If you are at least 18 weeks pregnant when you have an ultrasound, you may be able to determine the sex of your baby, but don’t count on it. It isn’t always possible to tell the sex if the baby has its legs crossed or is in a breech presentation.

Ultrasound at around 20 weeks may be done to determine if the placenta has attached normally and is healthy. If you have an ultrasound exam in the third trimester, your healthcare provider is looking for particular information. Performed later in pregnancy, this test can accomplish many things:

evaluate the baby’s size and growth

determine the cause of vaginal bleeding

determine the cause of vaginal or abdominal pain

Vaginal probe ultrasound

Vaginal probe ultrasound.

detect some fetal malformations

monitor a high-risk pregnancy

measure the amount of amniotic fluid

determine which delivery method to use

determine maturity of the placenta

Breathing movements, body movements and muscle tone can be checked. If the baby is too big, it may need to be delivered by Cesarean delivery. If the baby is very small, other decisions can be made.

The cost of an ultrasound varies. An average cost is about $150 but can range from $200 to $500. With many insurance plans, ultrasound is an extra—not part of the normal fee for prenatal care. Ask about cost and coverage before having an ultrasound. Some insurance plans require preapproval for the test.

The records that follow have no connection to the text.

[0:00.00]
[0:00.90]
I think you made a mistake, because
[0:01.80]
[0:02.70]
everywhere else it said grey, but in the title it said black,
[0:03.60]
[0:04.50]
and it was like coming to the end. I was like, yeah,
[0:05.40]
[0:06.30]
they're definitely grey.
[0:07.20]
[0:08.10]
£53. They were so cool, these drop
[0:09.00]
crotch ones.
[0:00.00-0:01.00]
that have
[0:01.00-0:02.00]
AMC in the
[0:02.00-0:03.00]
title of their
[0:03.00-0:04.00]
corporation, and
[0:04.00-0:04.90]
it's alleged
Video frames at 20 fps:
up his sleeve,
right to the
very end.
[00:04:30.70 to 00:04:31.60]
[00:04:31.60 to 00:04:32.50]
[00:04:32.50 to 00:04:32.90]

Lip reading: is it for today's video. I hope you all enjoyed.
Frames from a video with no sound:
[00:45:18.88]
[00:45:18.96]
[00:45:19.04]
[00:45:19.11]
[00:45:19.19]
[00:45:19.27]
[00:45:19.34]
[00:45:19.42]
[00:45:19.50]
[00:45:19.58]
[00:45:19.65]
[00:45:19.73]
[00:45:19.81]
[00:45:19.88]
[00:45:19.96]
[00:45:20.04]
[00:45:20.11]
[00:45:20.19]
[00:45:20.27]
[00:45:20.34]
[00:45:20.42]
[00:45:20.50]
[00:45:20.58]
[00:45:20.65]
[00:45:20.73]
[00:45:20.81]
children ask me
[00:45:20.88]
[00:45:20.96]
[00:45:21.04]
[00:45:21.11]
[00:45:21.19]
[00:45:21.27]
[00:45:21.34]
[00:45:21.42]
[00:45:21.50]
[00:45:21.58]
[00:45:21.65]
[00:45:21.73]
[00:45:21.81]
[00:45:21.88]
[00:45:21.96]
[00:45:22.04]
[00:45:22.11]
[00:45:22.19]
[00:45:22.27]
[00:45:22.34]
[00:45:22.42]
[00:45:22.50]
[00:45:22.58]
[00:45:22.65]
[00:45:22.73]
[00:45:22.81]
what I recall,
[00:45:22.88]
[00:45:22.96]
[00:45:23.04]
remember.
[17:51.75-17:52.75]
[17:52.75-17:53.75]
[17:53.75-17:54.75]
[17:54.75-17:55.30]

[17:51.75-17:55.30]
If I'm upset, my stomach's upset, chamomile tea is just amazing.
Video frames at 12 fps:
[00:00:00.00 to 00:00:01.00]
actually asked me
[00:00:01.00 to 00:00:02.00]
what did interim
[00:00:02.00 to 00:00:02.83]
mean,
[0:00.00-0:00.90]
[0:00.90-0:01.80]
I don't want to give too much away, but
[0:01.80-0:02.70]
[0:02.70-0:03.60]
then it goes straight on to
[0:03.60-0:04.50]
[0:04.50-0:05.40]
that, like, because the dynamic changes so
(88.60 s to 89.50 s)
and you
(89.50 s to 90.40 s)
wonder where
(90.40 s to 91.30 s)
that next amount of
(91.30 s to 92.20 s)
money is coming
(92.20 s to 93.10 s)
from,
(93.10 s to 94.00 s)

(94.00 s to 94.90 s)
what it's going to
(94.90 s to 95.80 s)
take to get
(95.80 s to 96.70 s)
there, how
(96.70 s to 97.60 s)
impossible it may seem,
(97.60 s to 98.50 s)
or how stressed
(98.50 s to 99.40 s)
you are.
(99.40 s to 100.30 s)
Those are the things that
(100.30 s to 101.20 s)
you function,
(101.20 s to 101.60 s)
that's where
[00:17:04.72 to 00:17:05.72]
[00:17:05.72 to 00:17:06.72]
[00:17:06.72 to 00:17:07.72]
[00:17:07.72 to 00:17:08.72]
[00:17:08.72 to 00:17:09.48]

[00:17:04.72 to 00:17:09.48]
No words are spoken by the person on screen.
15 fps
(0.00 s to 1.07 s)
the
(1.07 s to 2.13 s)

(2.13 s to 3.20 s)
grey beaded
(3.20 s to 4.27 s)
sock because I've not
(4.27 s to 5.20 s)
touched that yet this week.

You may be able to get a CD or DVD of your ultrasound; ask about it when your test is scheduled to find out what you need to bring. An ultrasound may also include black-and-white photos you can keep. You can usually take your partner with you to the exam, so arrange to have the ultrasound when he can join you. You may want others to come, such as your mother or older children. Ask if that is possible when you schedule your ultrasound.

Vaginal Ultrasound

A vaginal probe ultrasound or transvaginal sonography may be helpful in evaluating problems early in pregnancy, such as possible miscarriage or ectopic pregnancy. The instrument (probe transducer or other device) is placed just inside the opening of the vagina; it does not touch the cervix and will not cause bleeding or miscarriage. This type of ultrasound sometimes gives better information earlier in pregnancy than an abdominal ultrasound.

3-Dimensional Ultrasound

Pictures are so clear with a 3-dimensional ultrasound the image almost looks like a photograph. This ultrasound provides detailed, clear pictures of the fetus in the womb. For the pregnant woman, the test is almost the same as a regular ultrasound. The difference is that computer software translates the picture into a 3-D image. This advanced ultra-sound is used when the healthcare provider suspects abnormalities and wants to take a closer look.

Time-Saving, Energy-Saving Tip

With the addition of a new baby, you may need additional hanging space in a closet. Short of adding on a new room, what can you do? One quick solution is to raise the existing closet rod 12 to 24 inches, then hang another rod about 2 to 3 feet below it. Presto—you’ve doubled your closet space!